Forse. Finora quel che è certo è che i cambiamenti nel mondo penitenziario sono stati solo in peggio. Ci stiamo avvicinando alla soglia dei settantamila detenuti, ma gli spazi restano gli stessi, quelli costruiti e pensati per quarantaduemila persone. Il piano carcere sembra ormai un battuta di cattivo gusto. La galera è diventata la risposta – spesso l’unica – ai problemi sociali: tossicodipendenza, immigrazione, povertà, disagio psichico. Le misure alternative vengono date con il contagocce. Il personale è insufficiente, non solo la polizia penitenziaria, ma anche gli educatori che dovrebbero costruire insieme al detenuto percorsi di reinserimento, gli psicologi, gli assistenti sociali. Mancano gli spazi per le attività comuni, trasformate in cameroni dove si convive in nove o quindici persone.
Il 2010 è stato già segnato da un’altra visita di parlamentari negli istituti di pena, quella dei senatori della Commissione di inchiesta sulla sanità presieduta da Ignazio Marino. A sorpresa sono andati nei sei Ospedali psichiatrici giudiziari della penisola. “Un viaggio tra gli ultimi degli ultimi”  ha detto Marino. Un viaggio nell’inferno in cui vivono millecinquecento persone in strutture che niente hanno da invidiare ai vecchi manicomi, chiusi ormai da decenni grazie alla legge Basaglia: letti di contenzione, umidità, vetri rotti, persone nude in mezzo alla sporcizia. Tutte tranne una, quella di Castiglione delle Stiviere. E poi c’è l’ergastolo bianco, quel meccanismo micidiale delle misure di sicurezza che, di proroga in proroga, trasforma condanne brevi in pene a vita, come è successo a  un uomo di Secondigliano entrato nell’OPG per essersi vestito da donna davanti a una scuola elementare venticinque anni fa che ancora adesso è lì rinchiuso. Un destino che lo accomuna al quaranta per cento delle persone internate.

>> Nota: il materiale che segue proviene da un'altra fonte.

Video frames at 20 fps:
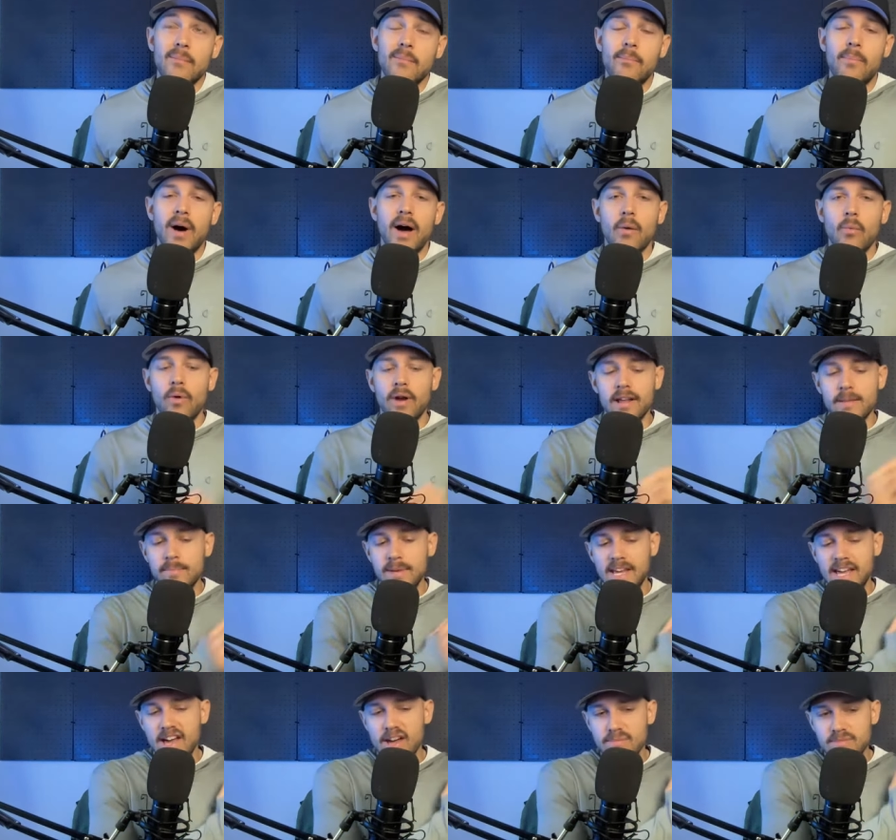But when it
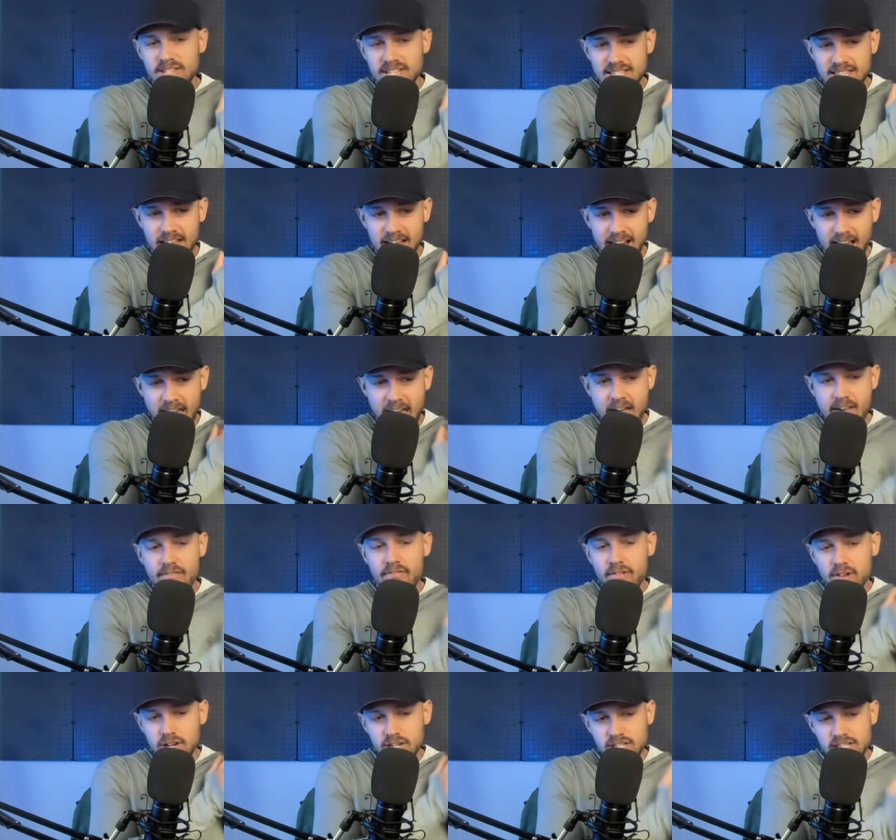becomes, it's like
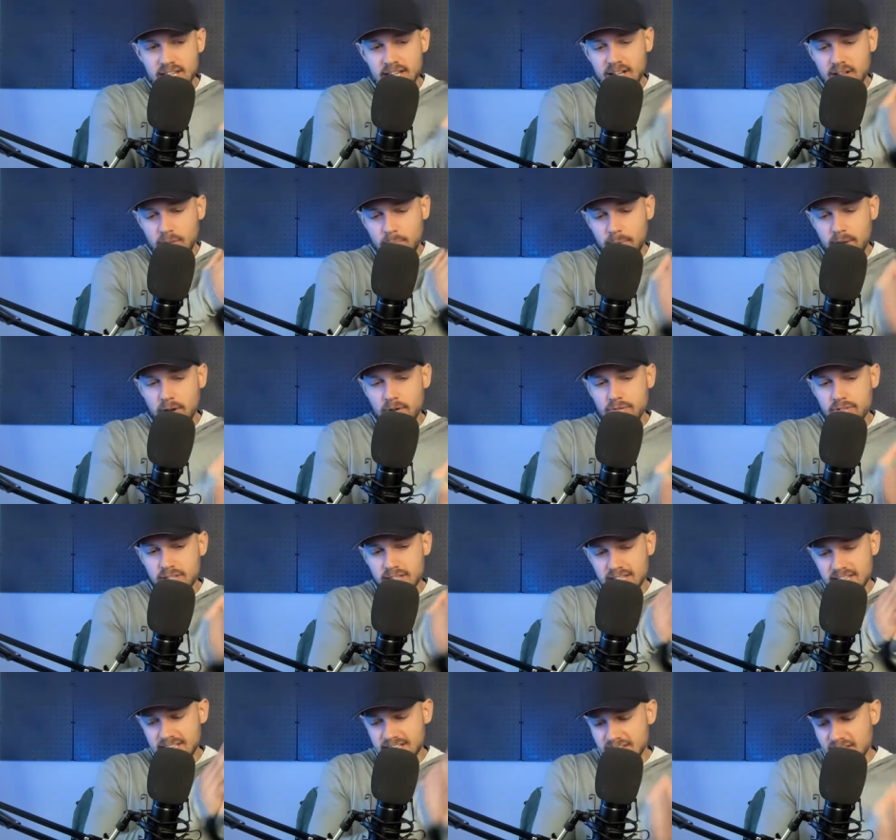every single post,
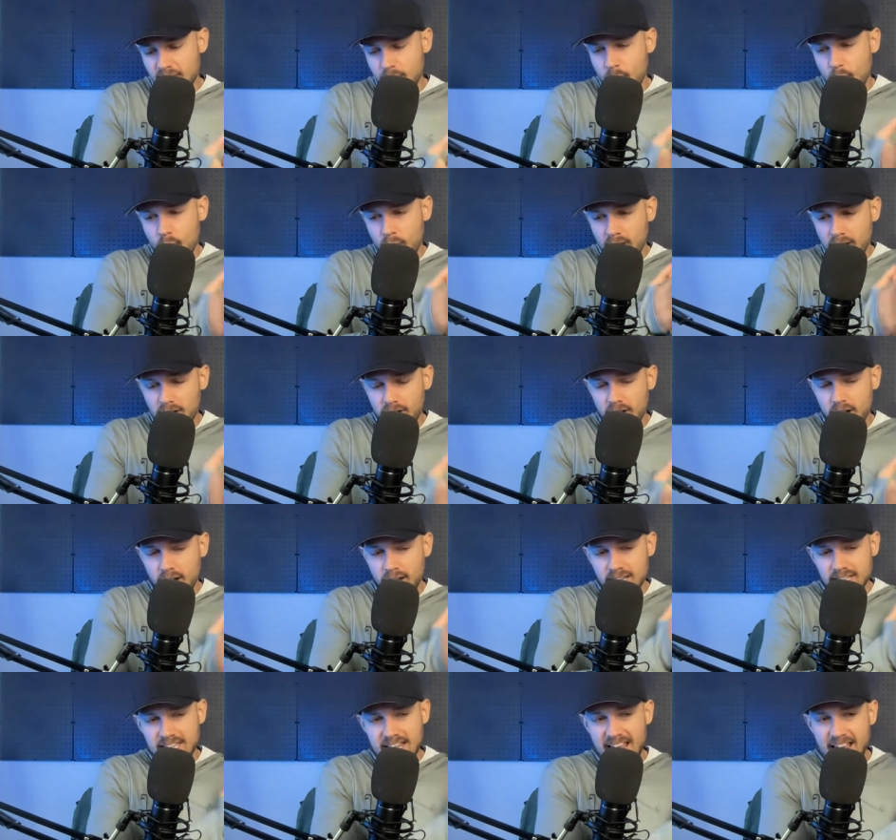these weird,
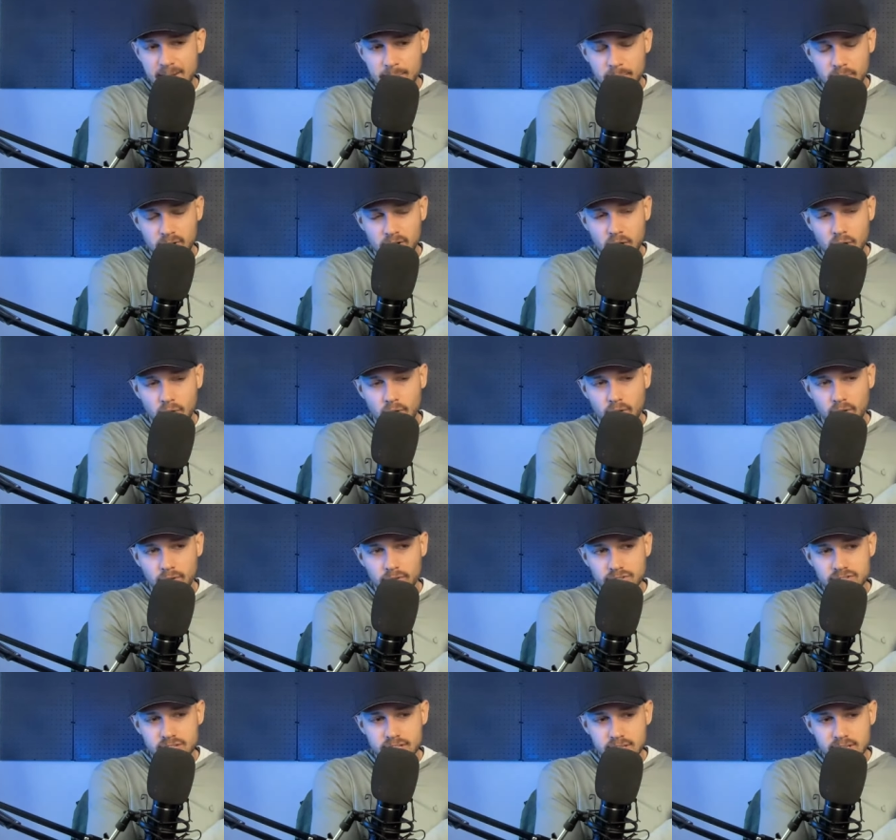unattainable
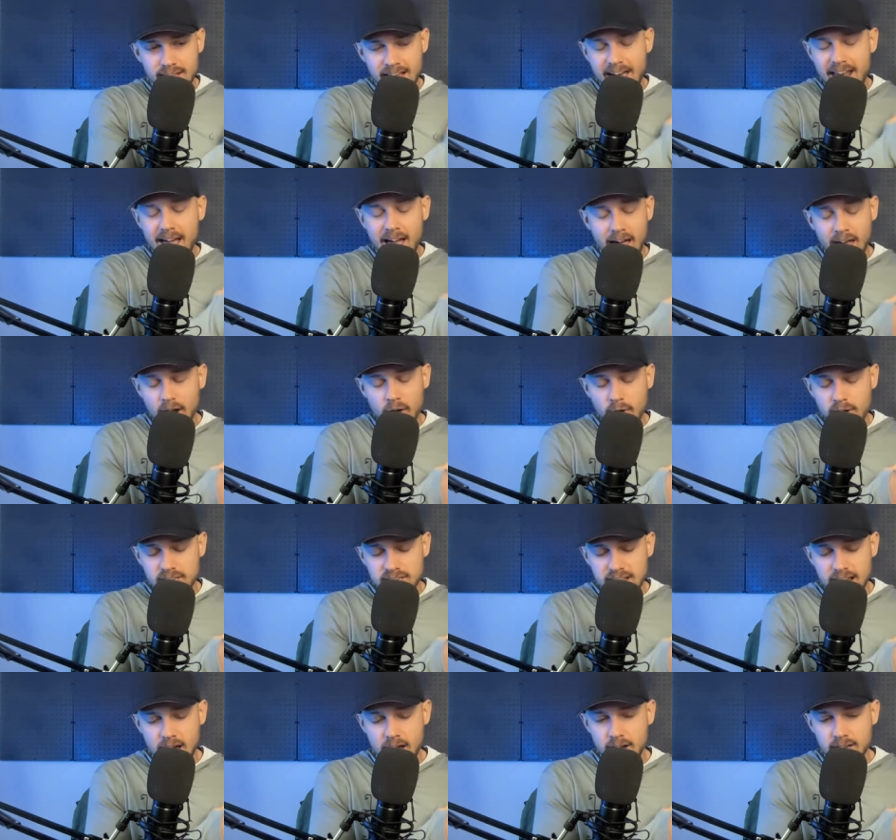goals. Not, I don't want to
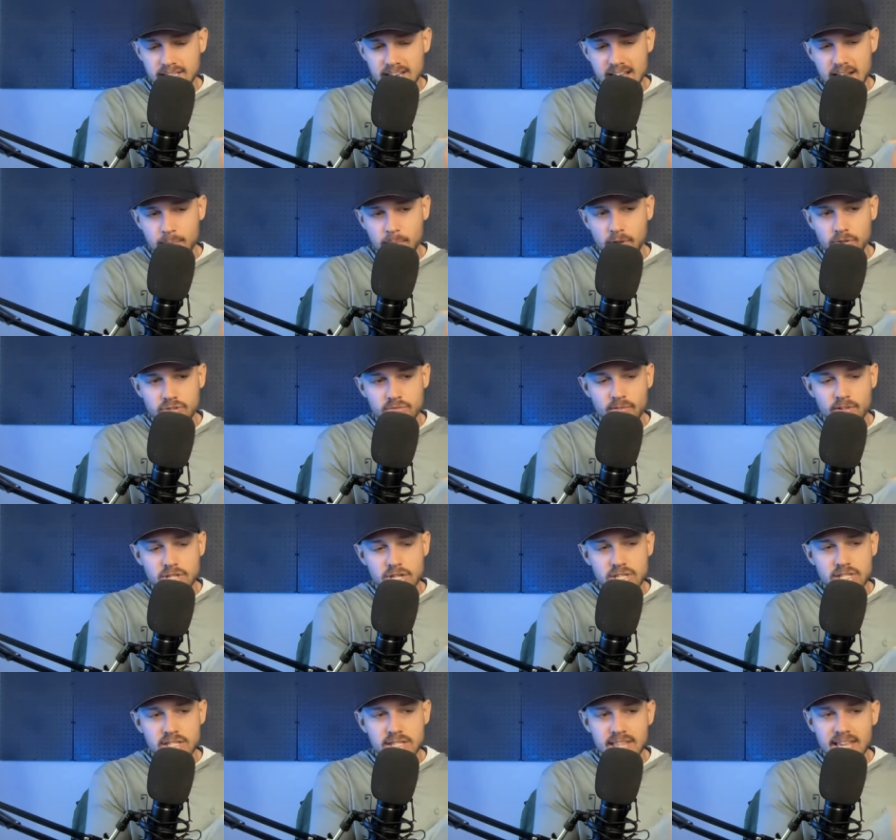say unattainable, but
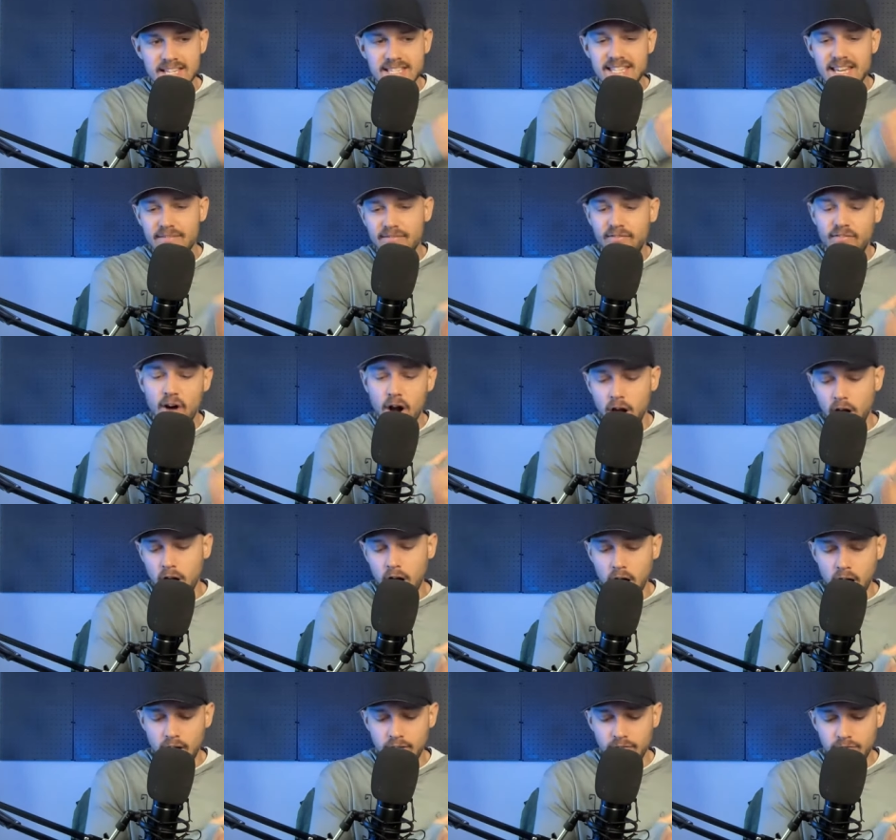just they seem far
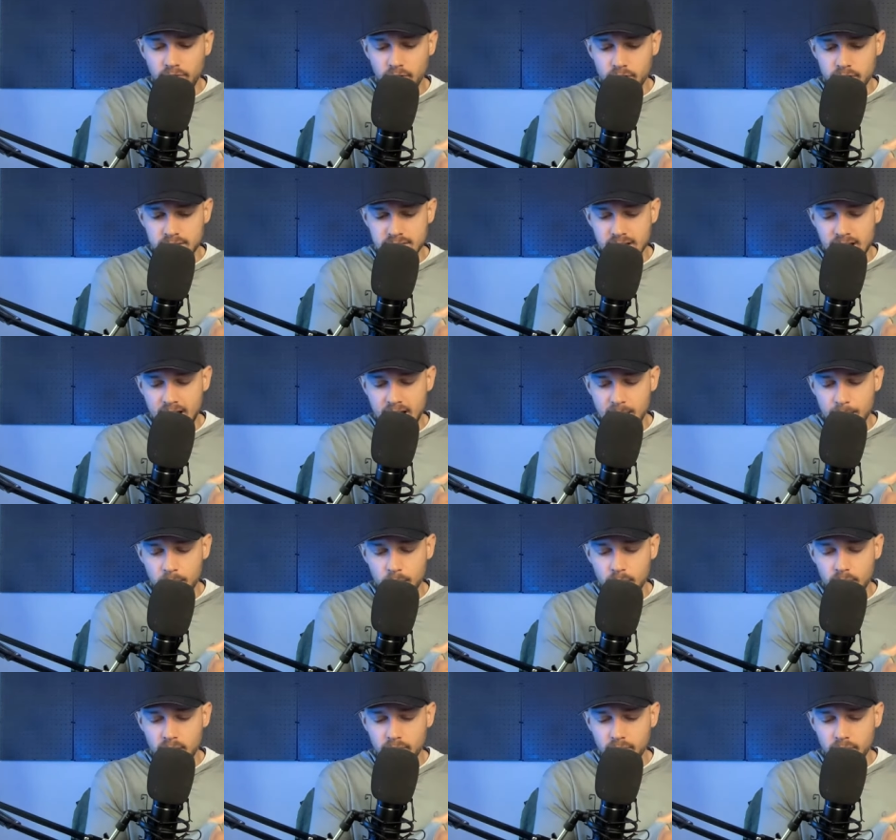off for the time or
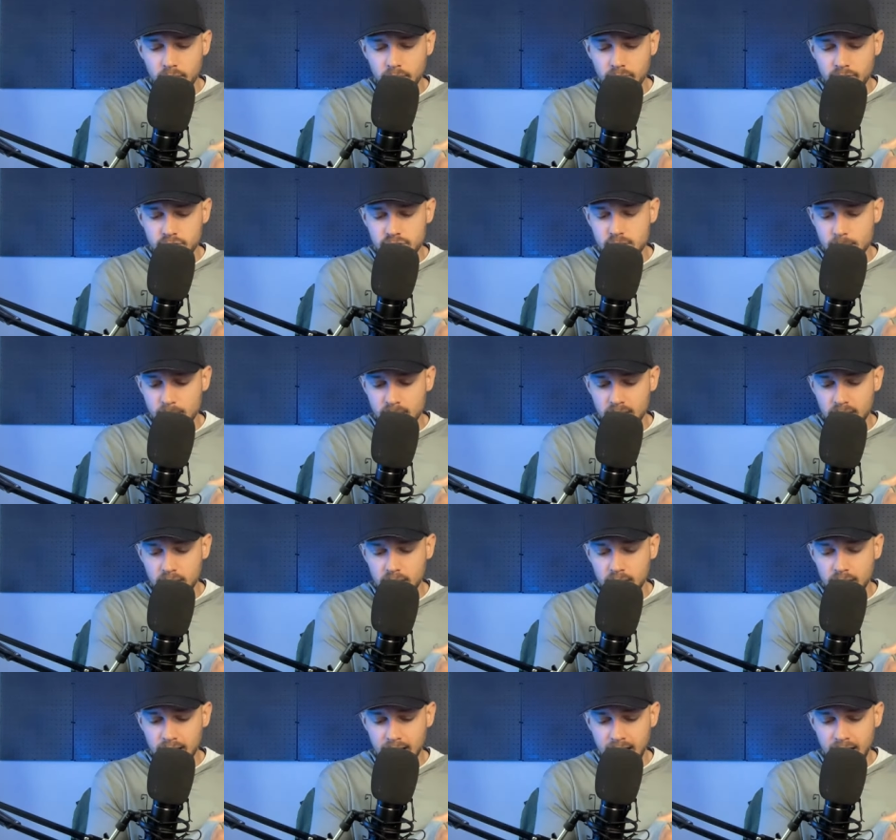whatever for somebody
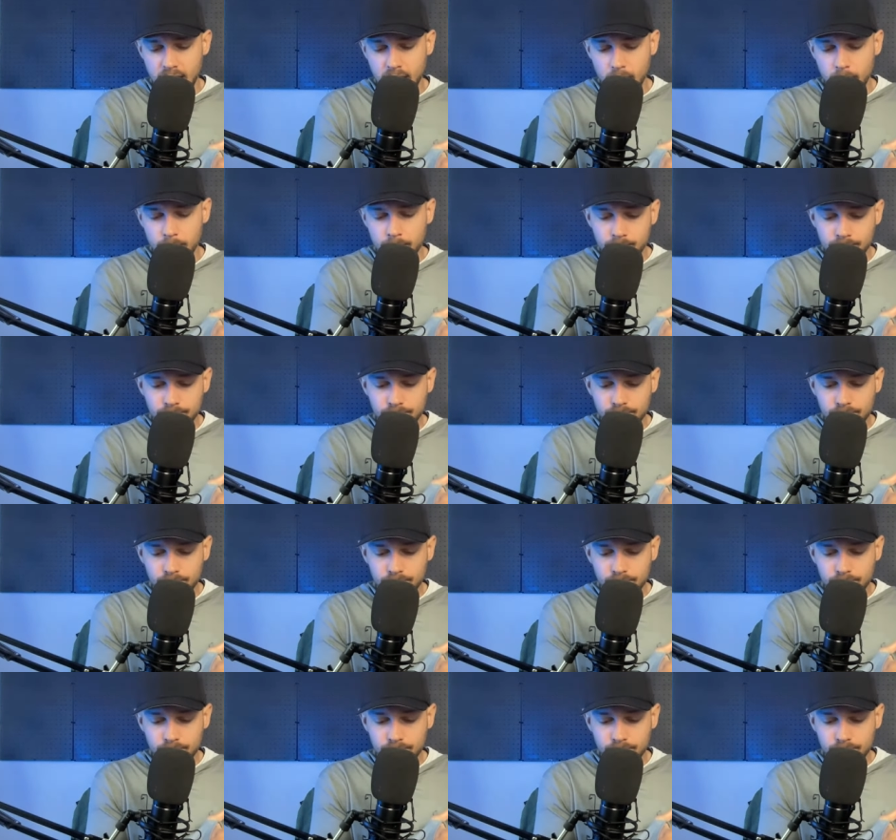looking at them.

Non sappiamo quanti parlamentari aderiranno all’iniziativa. Sappiamo quanti sono i detenuti e sappiamo anche che continueranno ad aumentare. Qualcuno di loro a Ferragosto potrà parlare con i senatori e gli onorevoli, qualcuno no. È morto prima: centocinque persone nel 2010: per malattia, per “cause da accertare”, per suicidio. Anche loro andrebbero ascoltati, la loro morte dice più di tante parole.